===== DATASET =====

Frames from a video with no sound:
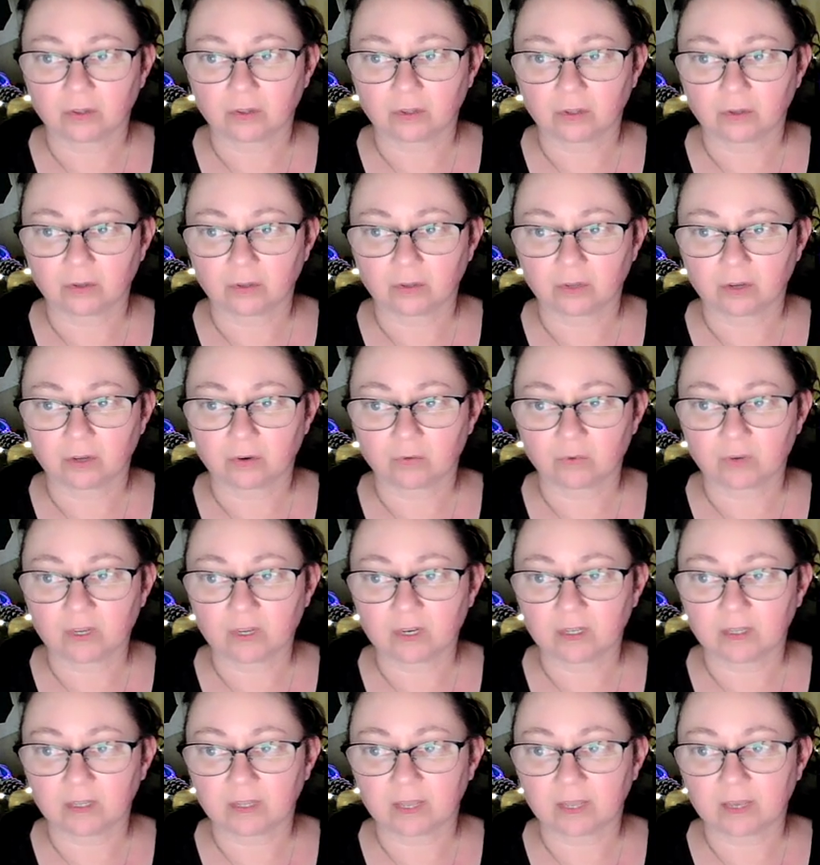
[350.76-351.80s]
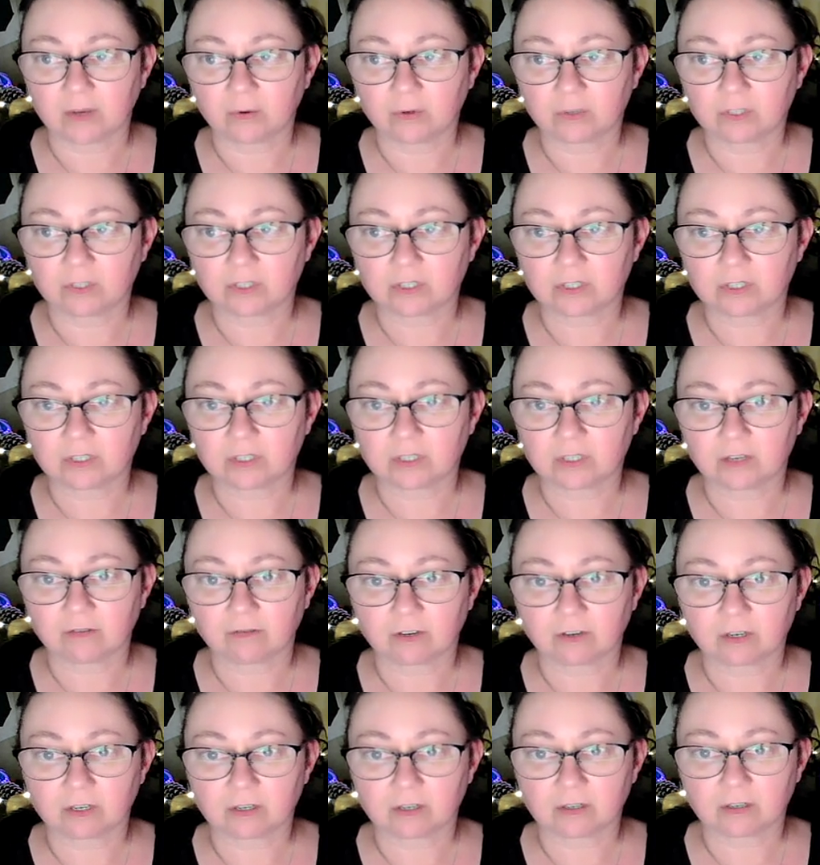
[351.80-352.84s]
though their written languages
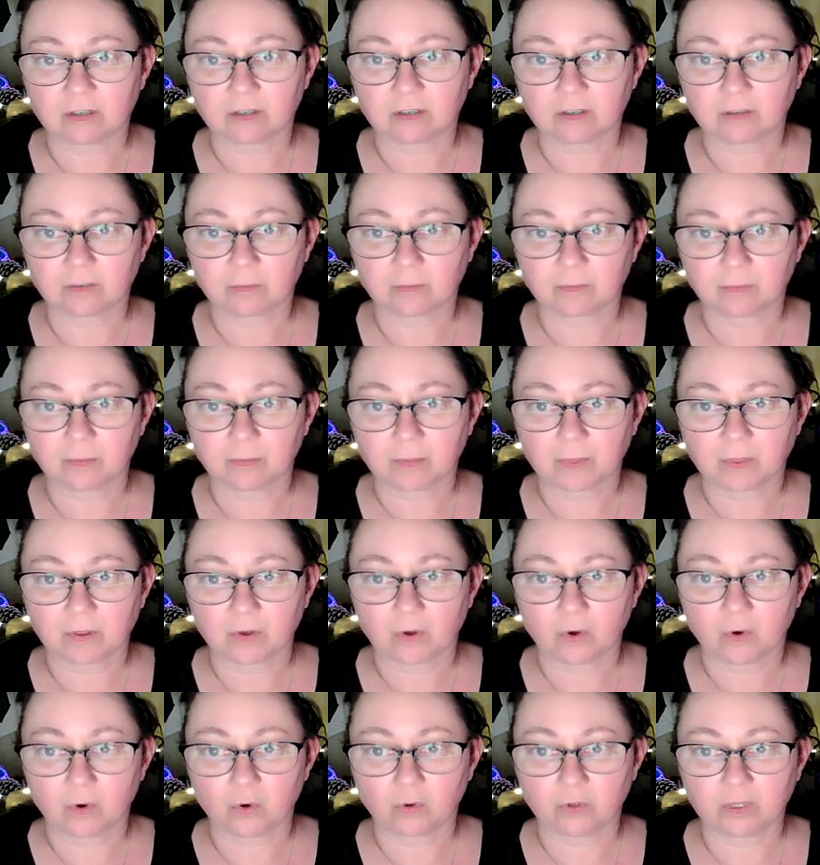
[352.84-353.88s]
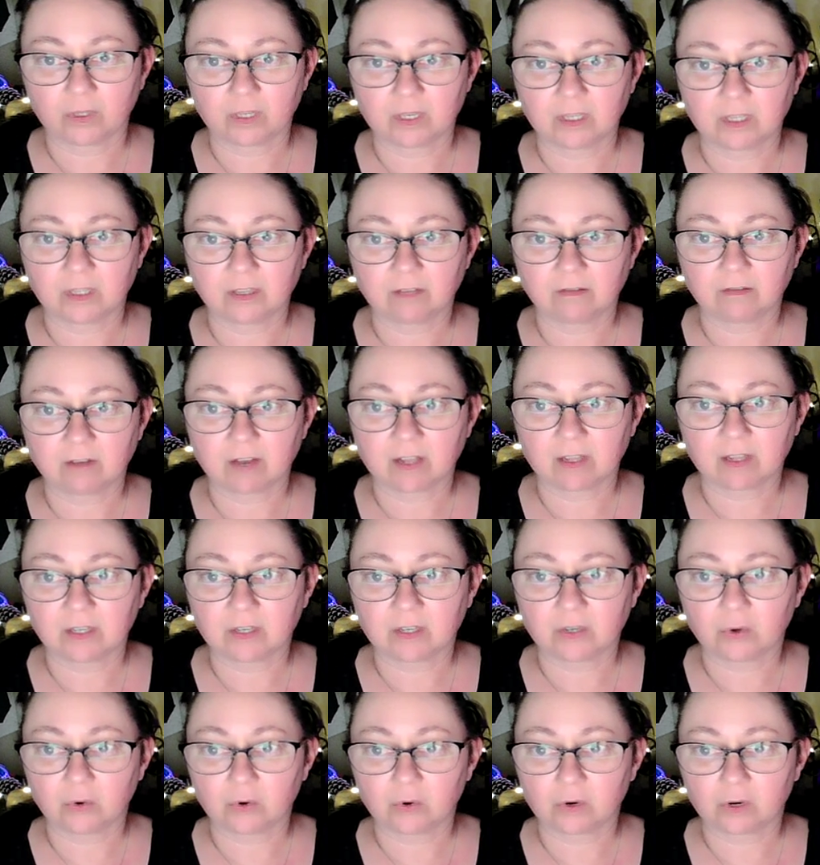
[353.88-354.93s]
differ. Only in the valley
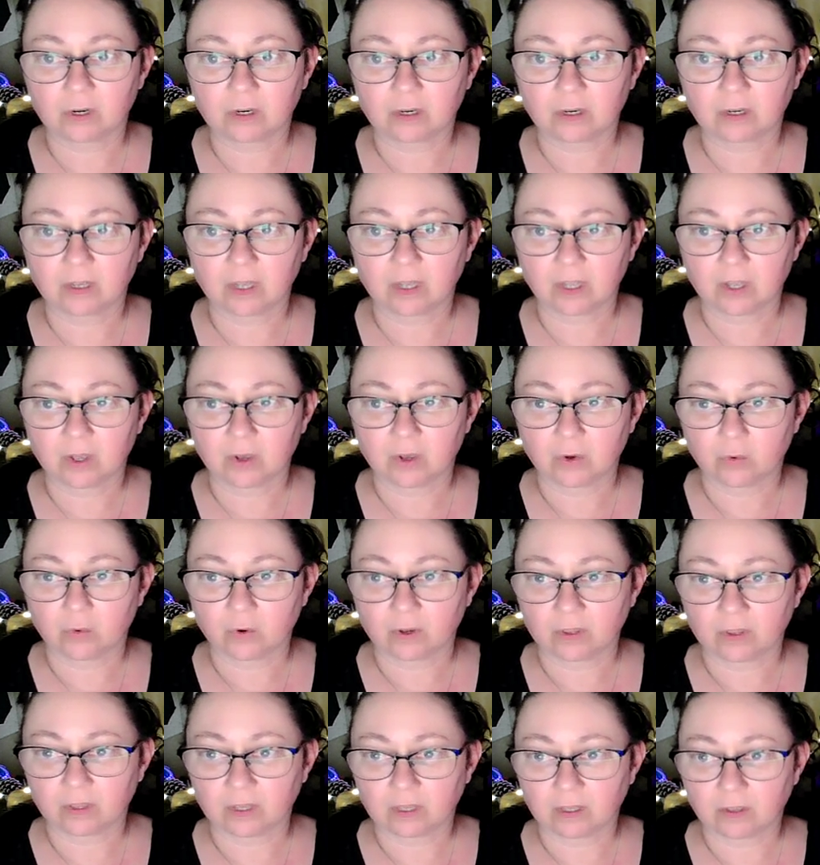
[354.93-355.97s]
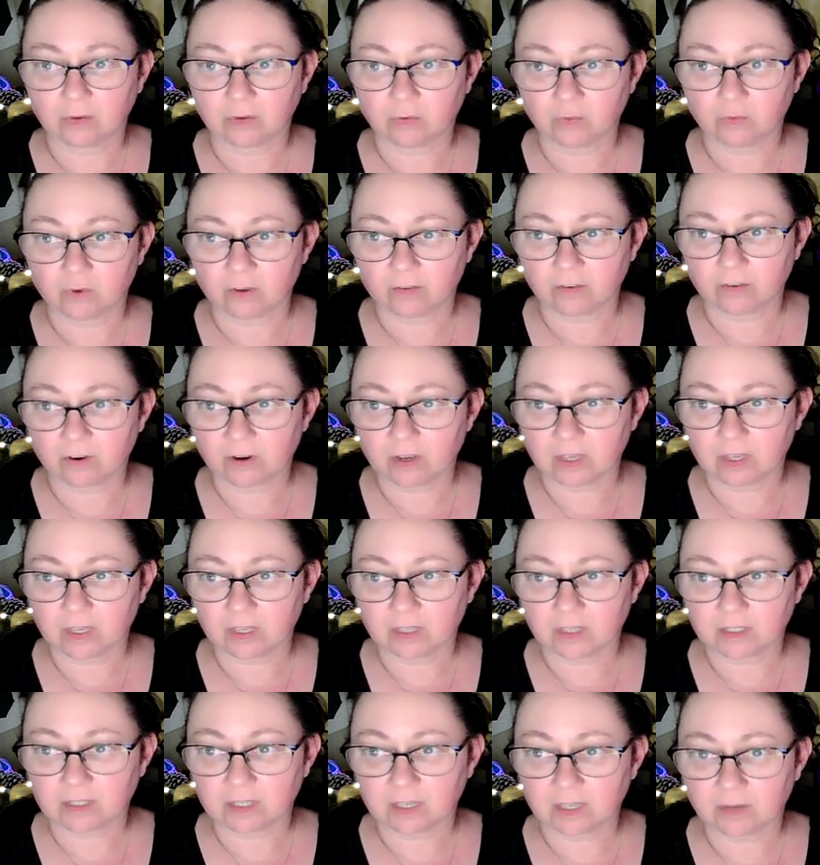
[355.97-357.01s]
door, where the river
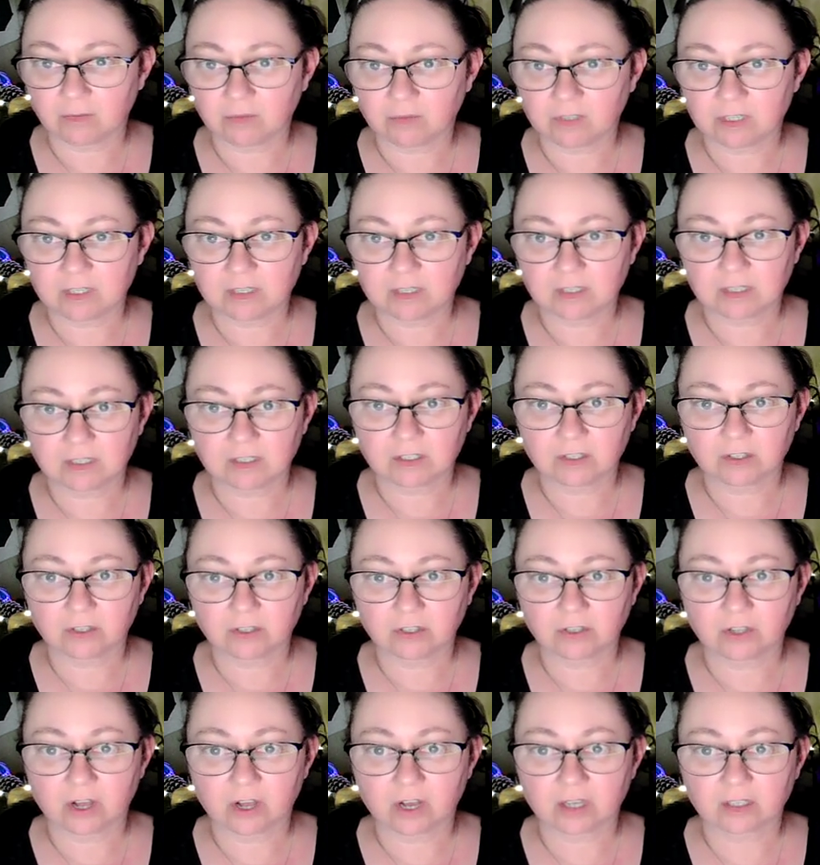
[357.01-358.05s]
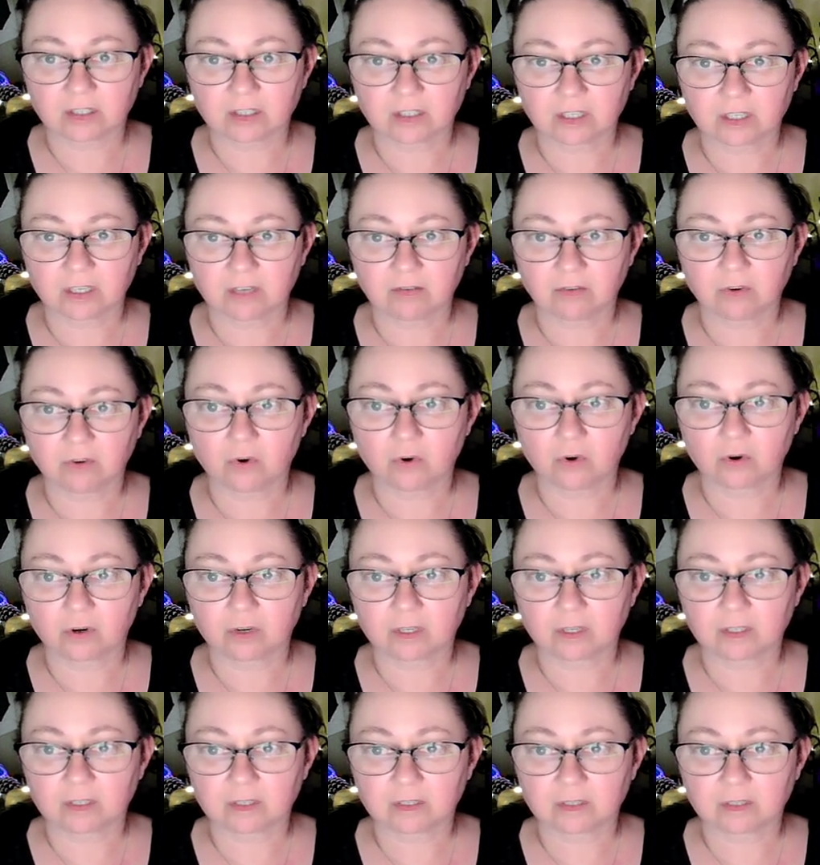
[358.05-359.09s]
Iss empties into the lost sea of
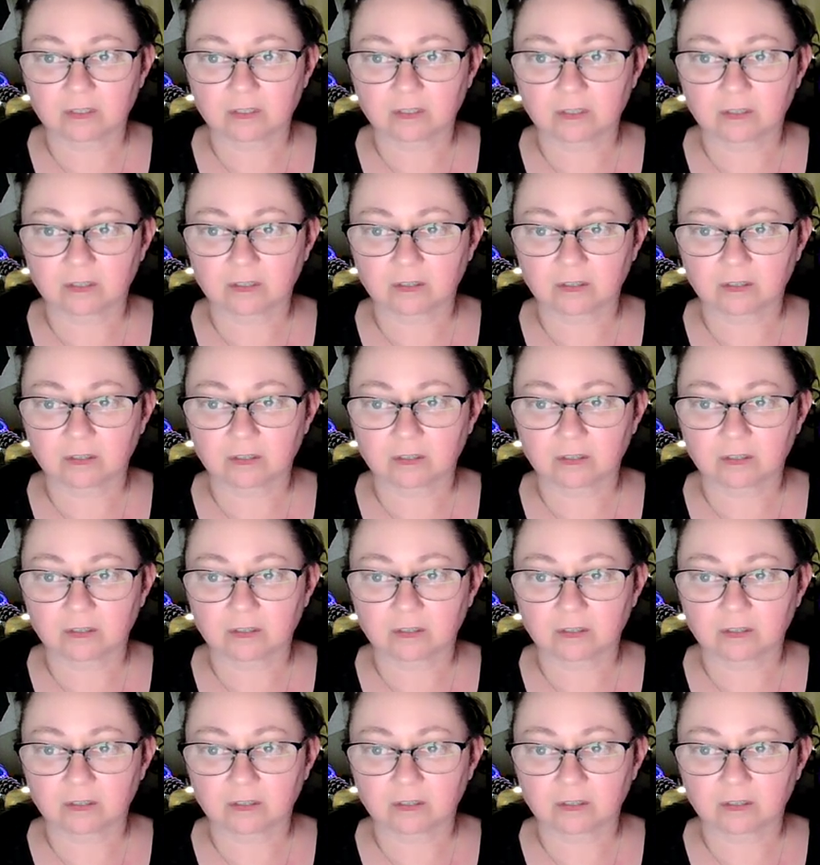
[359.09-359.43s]
Chorus,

=====

* **TASK STATEMENT**: Copy all records exactly; omit images.

* **OUTPUT**:
Frames from a video with no sound:
[350.76-351.80s]
[351.80-352.84s]
though their written languages
[352.84-353.88s]
[353.88-354.93s]
differ. Only in the valley
[354.93-355.97s]
[355.97-357.01s]
door, where the river
[357.01-358.05s]
[358.05-359.09s]
Iss empties into the lost sea of
[359.09-359.43s]
Chorus,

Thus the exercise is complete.